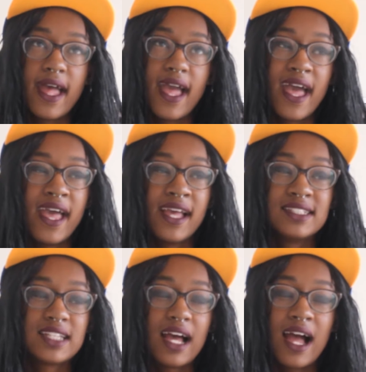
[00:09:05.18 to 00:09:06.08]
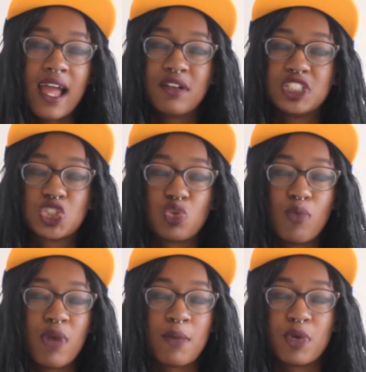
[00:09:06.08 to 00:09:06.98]
And I just
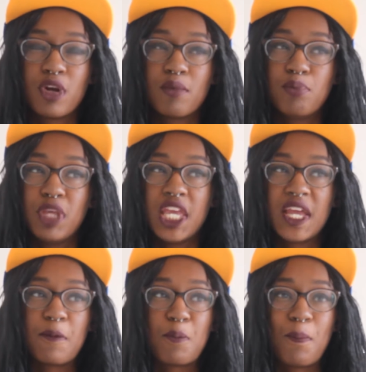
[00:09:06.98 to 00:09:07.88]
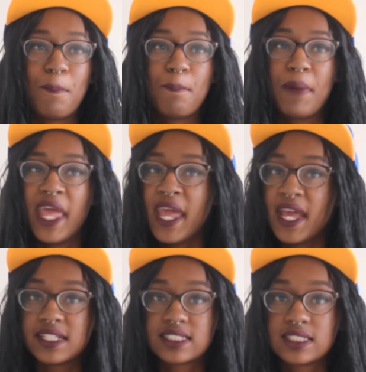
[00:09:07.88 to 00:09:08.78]
remember being
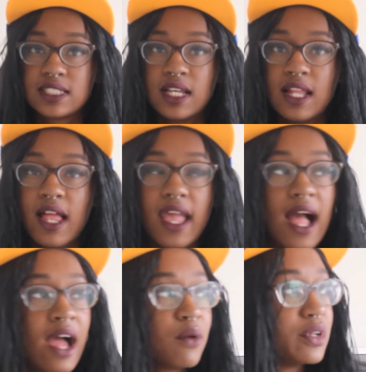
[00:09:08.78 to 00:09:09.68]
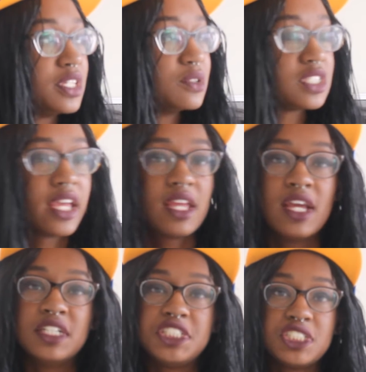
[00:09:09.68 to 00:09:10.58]
pissed. Like, he was like,
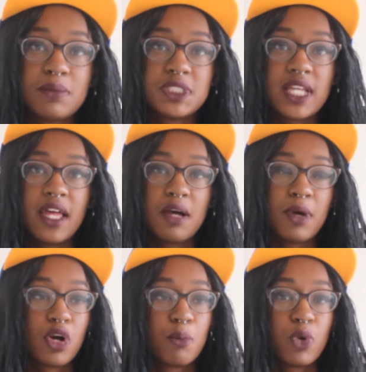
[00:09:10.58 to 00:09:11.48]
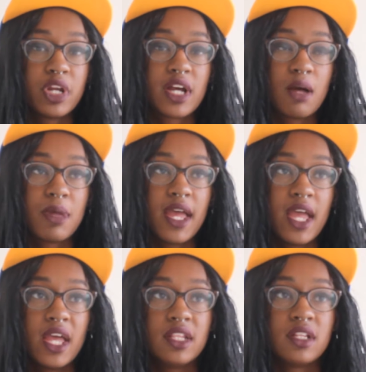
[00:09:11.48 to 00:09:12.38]
she's upset about her breakup,
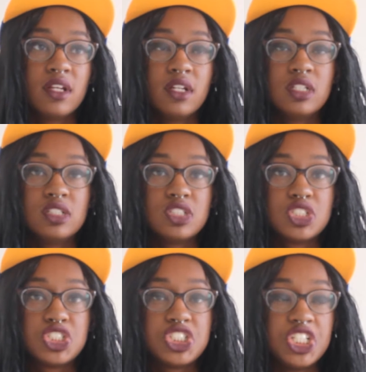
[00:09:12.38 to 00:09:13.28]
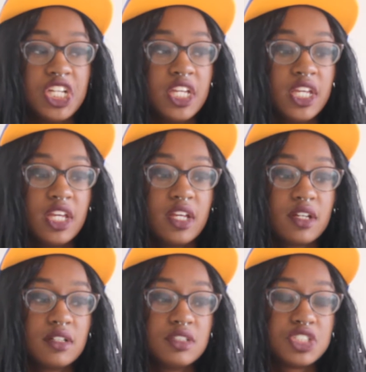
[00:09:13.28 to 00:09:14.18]
and
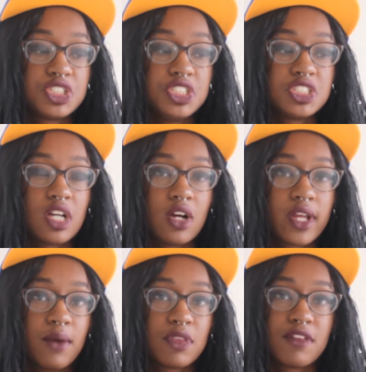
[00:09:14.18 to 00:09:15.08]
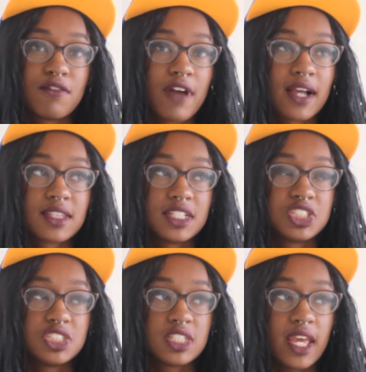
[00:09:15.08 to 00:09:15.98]
she's not okay with the fact that
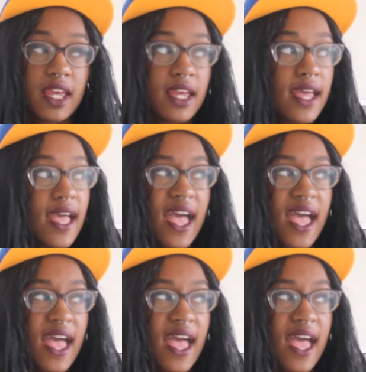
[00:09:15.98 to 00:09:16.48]
she's gay.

## What to work on
Every record, from top to bottom, gets written out exactly; no picture goes into the copy.

## Answer for this exercise
[00:09:05.18 to 00:09:06.08]
[00:09:06.08 to 00:09:06.98]
And I just
[00:09:06.98 to 00:09:07.88]
[00:09:07.88 to 00:09:08.78]
remember being
[00:09:08.78 to 00:09:09.68]
[00:09:09.68 to 00:09:10.58]
pissed. Like, he was like,
[00:09:10.58 to 00:09:11.48]
[00:09:11.48 to 00:09:12.38]
she's upset about her breakup,
[00:09:12.38 to 00:09:13.28]
[00:09:13.28 to 00:09:14.18]
and
[00:09:14.18 to 00:09:15.08]
[00:09:15.08 to 00:09:15.98]
she's not okay with the fact that
[00:09:15.98 to 00:09:16.48]
she's gay.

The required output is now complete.